Auto-advance rules use the actual assessment data, not just manual recruiter judgment. "Score above 7.5 on the AI interview AND no proctoring flags AND coding test passed" can automatically move a candidate to the hiring manager round. The ATS is not just tracking - it is actively running your hiring process.
Frequently asked questions
What does ATS stand for?
ATS stands for Applicant Tracking System. It is software that manages your entire hiring pipeline - from collecting applications to tracking candidates through interview stages to making offers.
Do small companies need an ATS?
If you are hiring for more than 3 roles at once or have multiple people involved in hiring decisions, an ATS pays for itself immediately. Below that, a spreadsheet works but you will outgrow it fast.

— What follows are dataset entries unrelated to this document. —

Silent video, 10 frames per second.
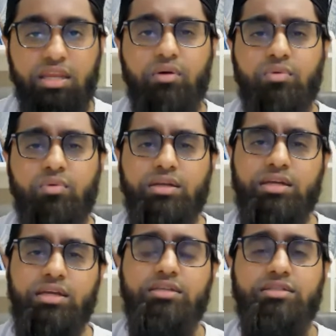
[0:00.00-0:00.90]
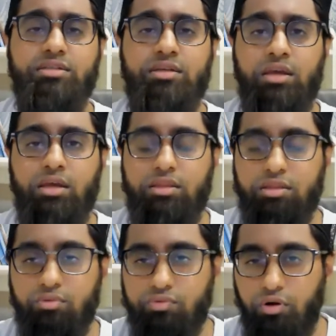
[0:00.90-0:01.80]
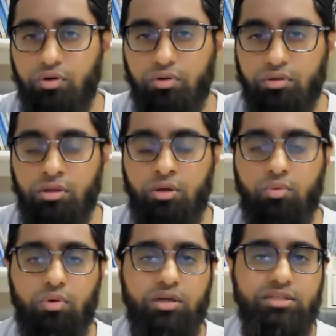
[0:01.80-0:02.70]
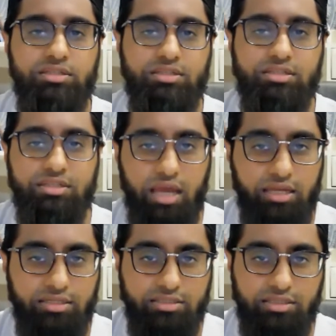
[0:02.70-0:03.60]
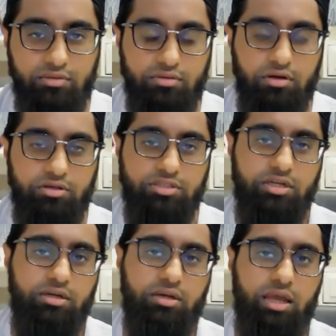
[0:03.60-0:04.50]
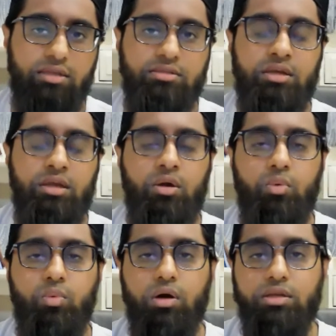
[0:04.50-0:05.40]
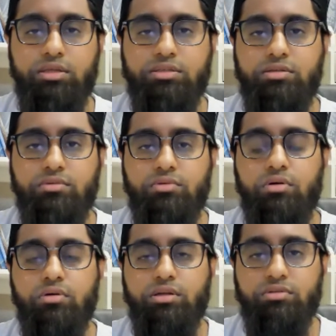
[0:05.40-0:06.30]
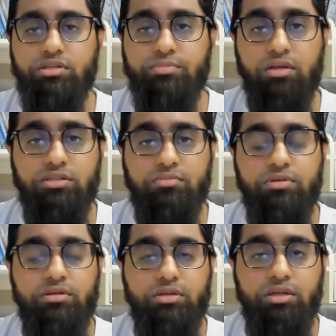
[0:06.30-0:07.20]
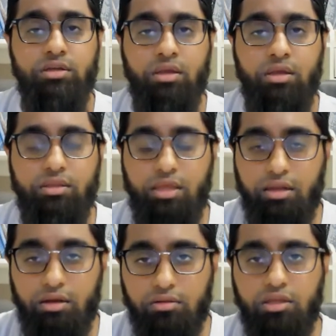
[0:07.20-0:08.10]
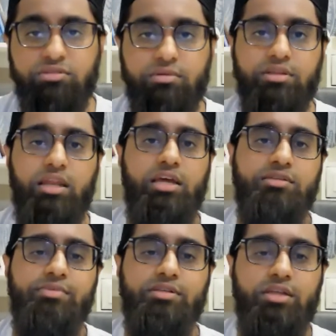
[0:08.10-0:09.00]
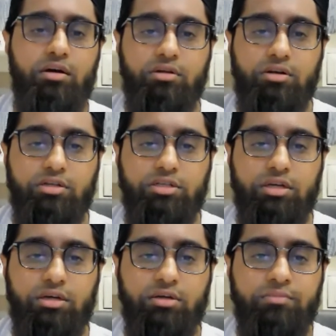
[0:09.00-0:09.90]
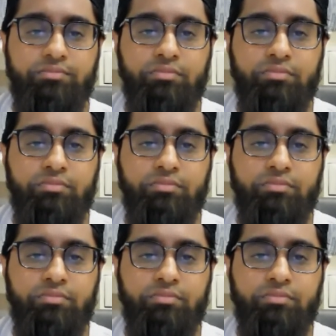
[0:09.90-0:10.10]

Now, what is the role? What is the status that our shaykh has? What is the role and responsibility that Allah subhanahu wa ta'ala has bestowed on our shaykh?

How much does an ATS cost in India?
Prices range from free tiers for early-stage startups to Rs 500-2,000 per recruiter per month for mid-market tools. Goodfit bundles its ATS with built-in AI interviews, assessments, and proctoring, so you avoid paying for separate tools.
Can an ATS reject good candidates?
Poorly configured keyword filters can auto-reject qualified candidates whose resumes do not match exact terms. Modern ATS platforms mitigate this by using AI scoring and structured assessments instead of resume keyword matching to evaluate candidates.